■ Task:
For the records below, give the count of lines holding the word "second" and nothing more.

Top of Supplied material

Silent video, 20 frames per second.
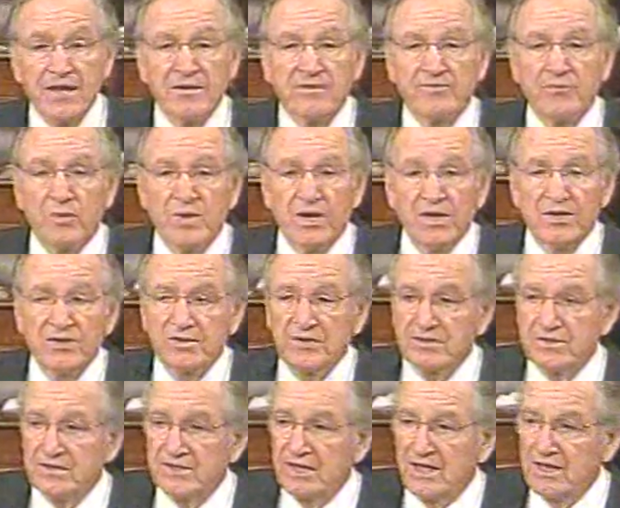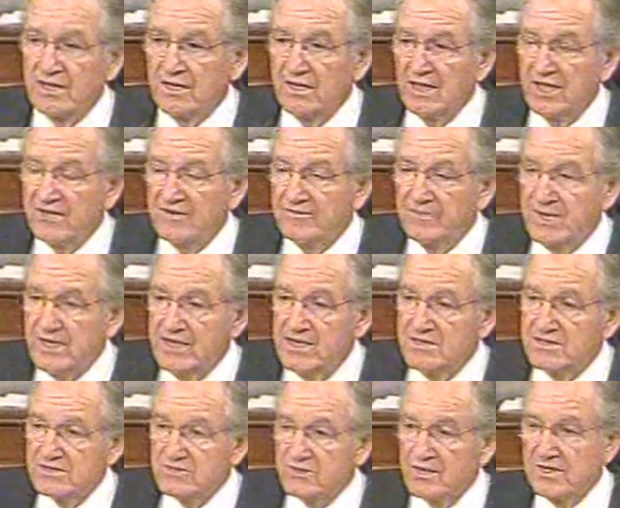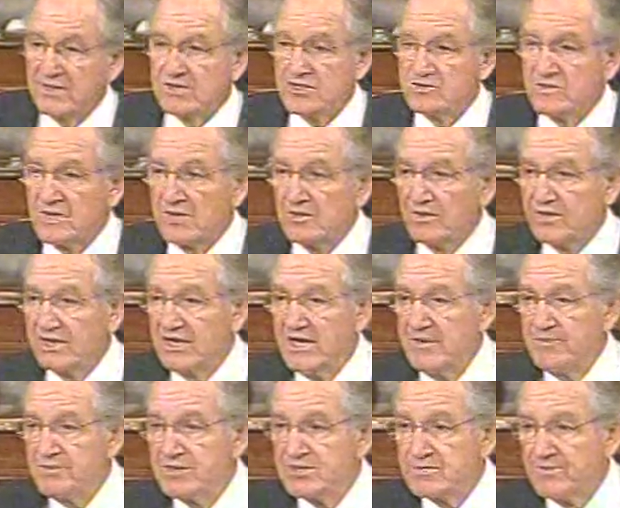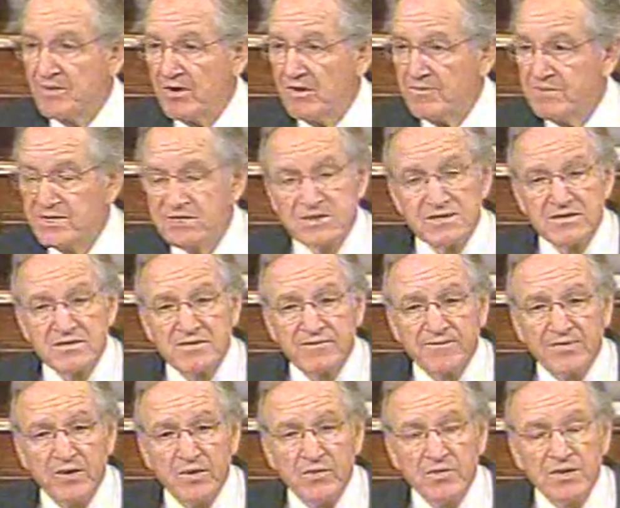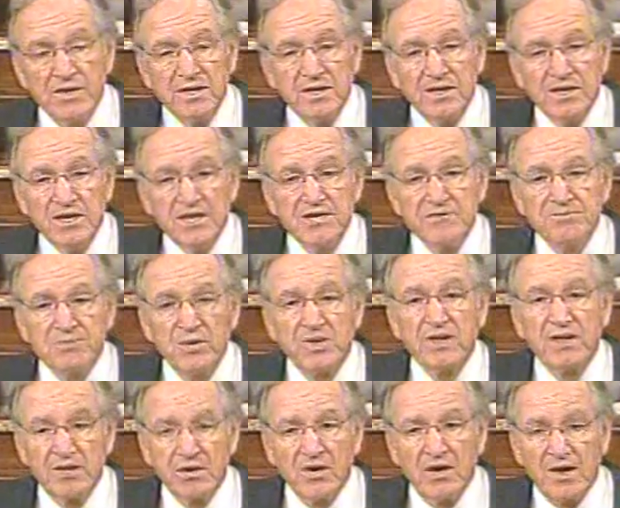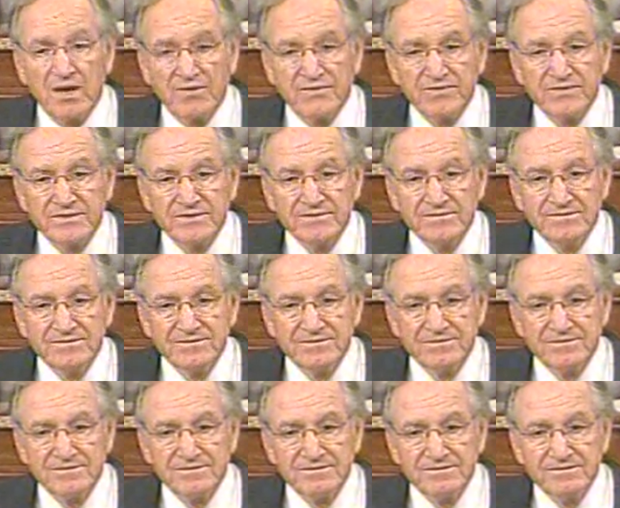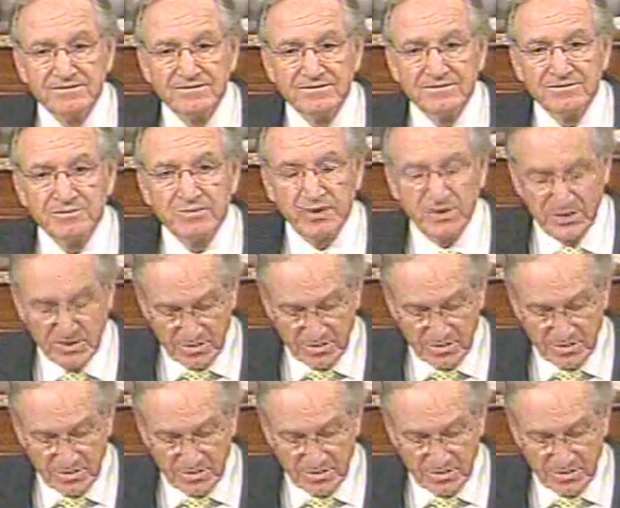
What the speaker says: of wealth and not a lot of means, trying to struggle to keep his small business afloat, he's putting it off. Putting it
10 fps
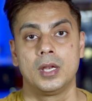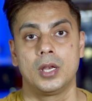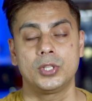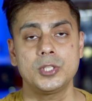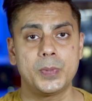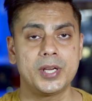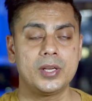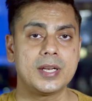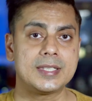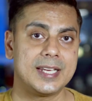Now this
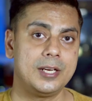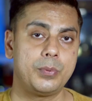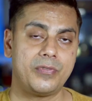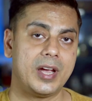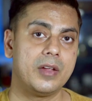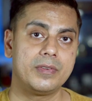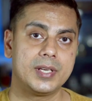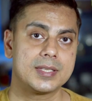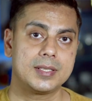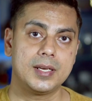particular scent profile of
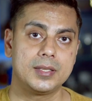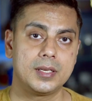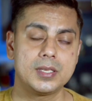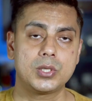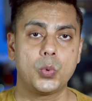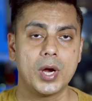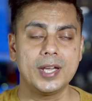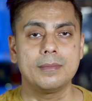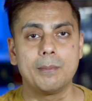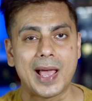Tuscan leather is
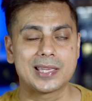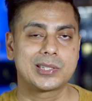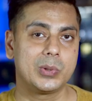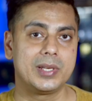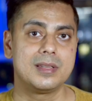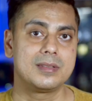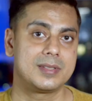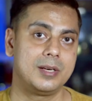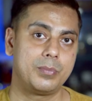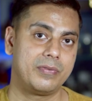quite masculine
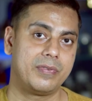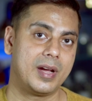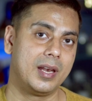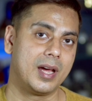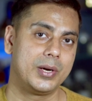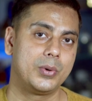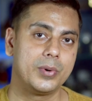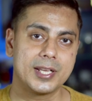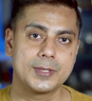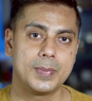scent profile. I
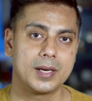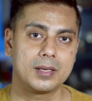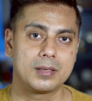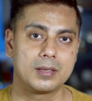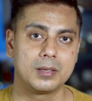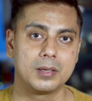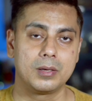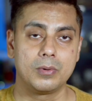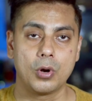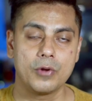don't expect
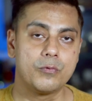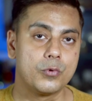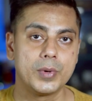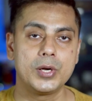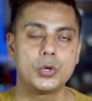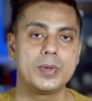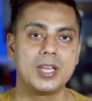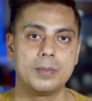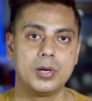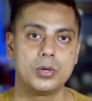a lot of women to
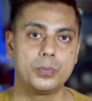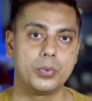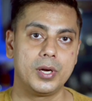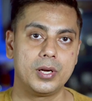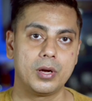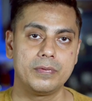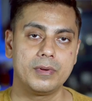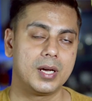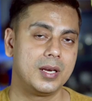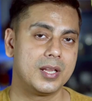be able to pull it
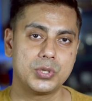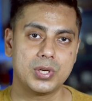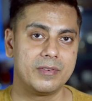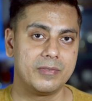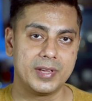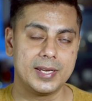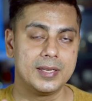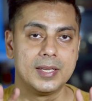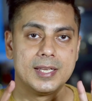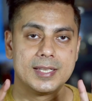off unless you have a
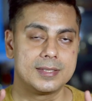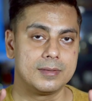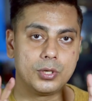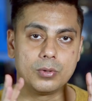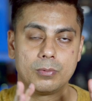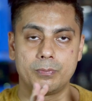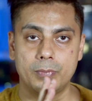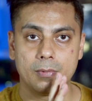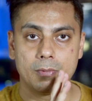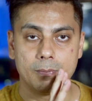very, you know,
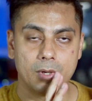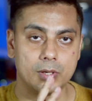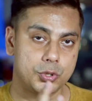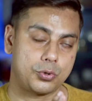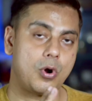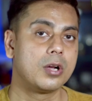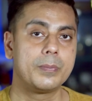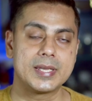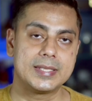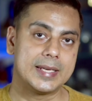a strong
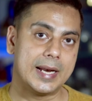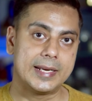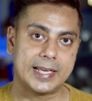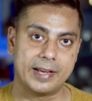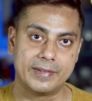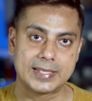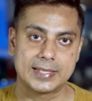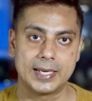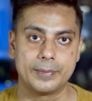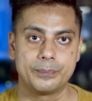personality, I will
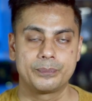say.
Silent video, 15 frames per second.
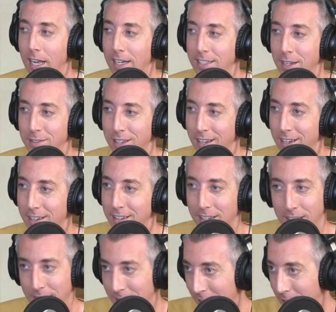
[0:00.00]
And it sounds like
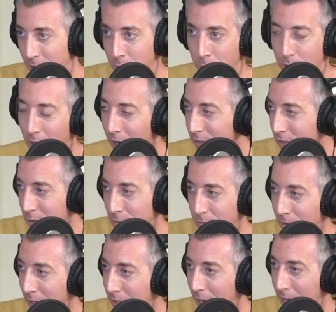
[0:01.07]
you were also
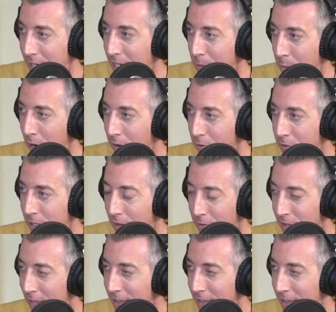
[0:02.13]
like hiding a part of yourself, and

Bottom of Supplied material

■ Answer to this exercise:
2